> **Exercise objective**
Copy out, exactly as given, every line from the line with "[5.33-6.40s]" to the end of the listing, both of those lines included.

◇ ◇ ◇ ◇ ◇ ◇ ◇

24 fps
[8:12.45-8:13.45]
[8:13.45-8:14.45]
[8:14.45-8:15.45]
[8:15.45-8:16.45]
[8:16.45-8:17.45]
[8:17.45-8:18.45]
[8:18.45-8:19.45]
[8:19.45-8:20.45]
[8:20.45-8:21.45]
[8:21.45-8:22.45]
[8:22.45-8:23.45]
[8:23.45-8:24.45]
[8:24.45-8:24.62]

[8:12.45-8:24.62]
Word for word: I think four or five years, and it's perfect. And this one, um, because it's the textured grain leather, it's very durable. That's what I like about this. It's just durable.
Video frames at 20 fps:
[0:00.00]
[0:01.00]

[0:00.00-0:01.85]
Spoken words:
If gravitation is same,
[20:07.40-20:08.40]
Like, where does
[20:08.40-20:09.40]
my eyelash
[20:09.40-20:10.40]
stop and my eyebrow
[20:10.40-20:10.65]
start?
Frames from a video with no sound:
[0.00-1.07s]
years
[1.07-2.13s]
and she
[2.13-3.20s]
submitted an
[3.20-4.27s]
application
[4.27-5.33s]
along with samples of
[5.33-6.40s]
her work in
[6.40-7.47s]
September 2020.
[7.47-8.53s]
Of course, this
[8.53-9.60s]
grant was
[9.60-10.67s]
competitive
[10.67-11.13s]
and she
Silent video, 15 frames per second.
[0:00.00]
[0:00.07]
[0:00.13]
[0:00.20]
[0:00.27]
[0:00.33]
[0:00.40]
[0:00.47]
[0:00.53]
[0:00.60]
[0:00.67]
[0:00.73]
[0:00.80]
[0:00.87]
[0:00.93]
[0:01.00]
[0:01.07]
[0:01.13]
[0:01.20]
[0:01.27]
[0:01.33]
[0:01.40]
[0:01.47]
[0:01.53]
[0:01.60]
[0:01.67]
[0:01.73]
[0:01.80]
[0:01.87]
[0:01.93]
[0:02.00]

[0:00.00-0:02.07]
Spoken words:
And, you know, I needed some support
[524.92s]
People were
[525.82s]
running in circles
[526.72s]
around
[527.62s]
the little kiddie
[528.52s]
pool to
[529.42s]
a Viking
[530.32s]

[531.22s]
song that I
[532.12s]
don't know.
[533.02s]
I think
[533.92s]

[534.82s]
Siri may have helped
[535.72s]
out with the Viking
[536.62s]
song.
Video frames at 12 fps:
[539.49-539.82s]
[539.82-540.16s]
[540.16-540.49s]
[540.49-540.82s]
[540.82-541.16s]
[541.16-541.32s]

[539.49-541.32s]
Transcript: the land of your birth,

◇ ◇ ◇ ◇ ◇ ◇ ◇

> **Final answer**
[5.33-6.40s]
her work in
[6.40-7.47s]
September 2020.
[7.47-8.53s]
Of course, this
[8.53-9.60s]
grant was
[9.60-10.67s]
competitive
[10.67-11.13s]
and she
Silent video, 15 frames per second.
[0:00.00]
[0:00.07]
[0:00.13]
[0:00.20]
[0:00.27]
[0:00.33]
[0:00.40]
[0:00.47]
[0:00.53]
[0:00.60]
[0:00.67]
[0:00.73]
[0:00.80]
[0:00.87]
[0:00.93]
[0:01.00]
[0:01.07]
[0:01.13]
[0:01.20]
[0:01.27]
[0:01.33]
[0:01.40]
[0:01.47]
[0:01.53]
[0:01.60]
[0:01.67]
[0:01.73]
[0:01.80]
[0:01.87]
[0:01.93]
[0:02.00]

[0:00.00-0:02.07]
Spoken words:
And, you know, I needed some support
[524.92s]
People were
[525.82s]
running in circles
[526.72s]
around
[527.62s]
the little kiddie
[528.52s]
pool to
[529.42s]
a Viking
[530.32s]

[531.22s]
song that I
[532.12s]
don't know.
[533.02s]
I think
[533.92s]

[534.82s]
Siri may have helped
[535.72s]
out with the Viking
[536.62s]
song.
Video frames at 12 fps:
[539.49-539.82s]
[539.82-540.16s]
[540.16-540.49s]
[540.49-540.82s]
[540.82-541.16s]
[541.16-541.32s]

[539.49-541.32s]
Transcript: the land of your birth,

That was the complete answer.